During cool and rainy weather, construction safety is more critical than ever. Eastman Cooke Project Superintendent Glen Peden recommends taking several precautions to keep construction crews and the public safe from harm.
Placing a tarp on scaffolding will help to divert heavy rain while shielding materials, such as plywood, to prevent major water damage. Glen also suggests erecting a small hut to protect masonry work at building sites. “At our West 51st Street site in Manhattan, we constructed a plastic-protected roof to shield crews from harsh weather conditions,” Glen explains.
During spring and summer months, temperatures are constantly shifting. To adjust accordingly, Glen says dressing in layers is a must. “The weather starts out chilly in the morning and temperatures rise by the afternoon. Being able to regulate your body temperature is essential. Wearing the right clothing will prevent workers from overheating or feeling too cold,” he points out.
In severe wet weather, rain gear is a practical solution to help crews stay dry. “To maintain productivity, workers should wear a light rain jacket that they can pack into an everyday bag,” he suggests.
Mind the Wind
When working with tarps, make sure the plastic is sturdy and that the tarps are tied down securely with ropes or bungee cords in the event of wind gusts.
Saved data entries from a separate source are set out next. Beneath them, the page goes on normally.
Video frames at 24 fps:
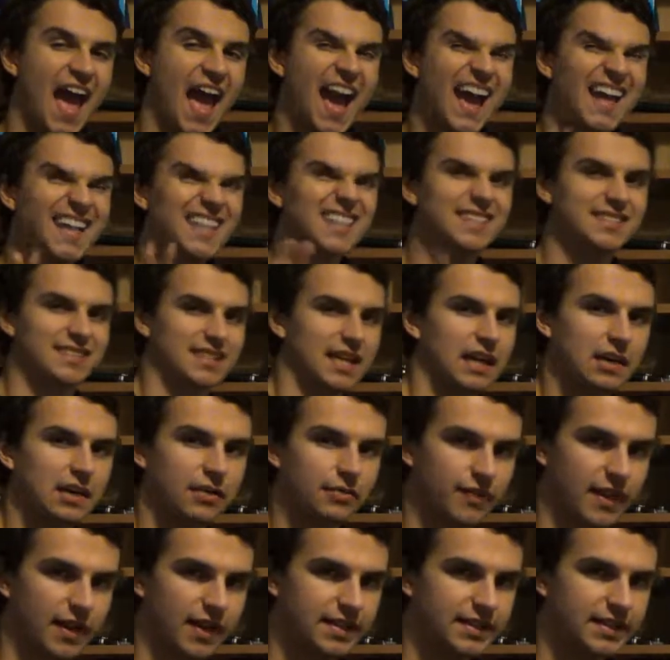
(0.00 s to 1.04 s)
8
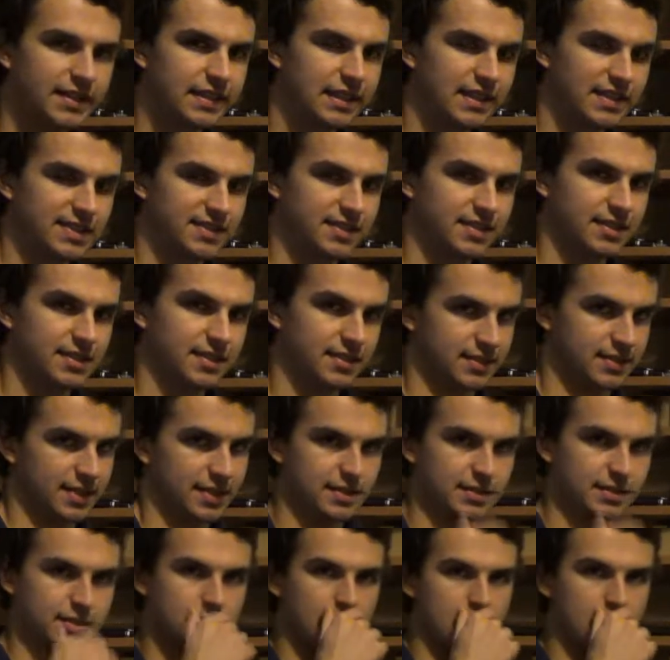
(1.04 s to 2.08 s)
alpha helices
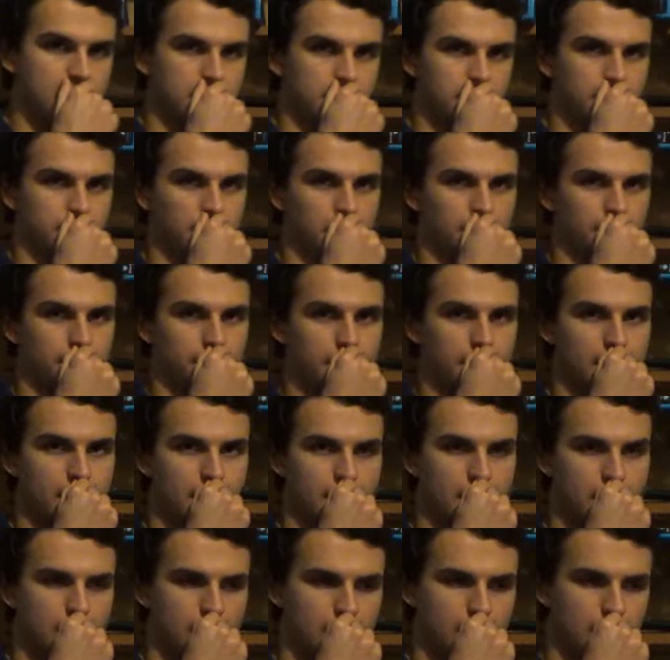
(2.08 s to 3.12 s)
in total.
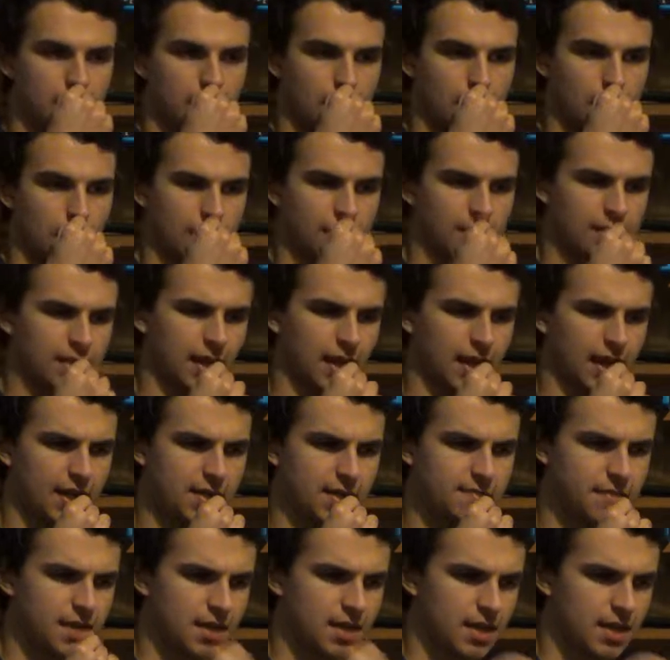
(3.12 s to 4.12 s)
Okay,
Concrete Masonry Unit (CMU) blocks can help to weigh down construction materials to prevent them from flying away and potentially injuring people.
If your construction crew is scheduled for excavation work during a rainstorm, be sure to hold off until the storm passes. “The rain can loosen up pipe work and other materials, resulting in a premature collapse,” Glen explains. “For the safety of our workers, we avoid excavation during heavy rains, so that we don’t run the risk of anyone getting trapped in the trenches.”
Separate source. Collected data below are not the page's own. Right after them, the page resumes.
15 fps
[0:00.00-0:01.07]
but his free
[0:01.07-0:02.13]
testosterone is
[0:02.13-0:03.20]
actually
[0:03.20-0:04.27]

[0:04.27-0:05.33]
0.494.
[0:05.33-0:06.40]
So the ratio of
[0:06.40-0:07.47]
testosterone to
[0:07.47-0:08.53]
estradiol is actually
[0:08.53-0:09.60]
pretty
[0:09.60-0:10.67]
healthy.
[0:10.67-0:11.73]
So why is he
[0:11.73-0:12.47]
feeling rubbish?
Glen recommends using smartphone apps like MyRadar Pro to help track weather patterns and keep projects on schedule. “Doppler radar enables us to see if we’re in for a long downpour and how long we’ll need to wait for it to pass. The app even picks up lightning strikes,” Glen points out.
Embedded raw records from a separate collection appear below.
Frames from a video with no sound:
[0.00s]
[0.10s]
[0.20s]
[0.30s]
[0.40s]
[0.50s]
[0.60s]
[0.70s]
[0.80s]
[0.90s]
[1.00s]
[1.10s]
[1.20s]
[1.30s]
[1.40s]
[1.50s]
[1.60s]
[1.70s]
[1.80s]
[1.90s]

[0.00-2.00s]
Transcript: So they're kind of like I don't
And speaking of lightning, that’s one weather phenomenon no construction crew should mess with. “Lightning is to be respected. If there’s a chance it could hit, I tell my crews to take cover, go indoors and check the app to determine how long the strikes will last,” Glen explains. “It’s best to stick to inside work until the weather clears and it’s safe to go back outside. It really comes down to common sense.”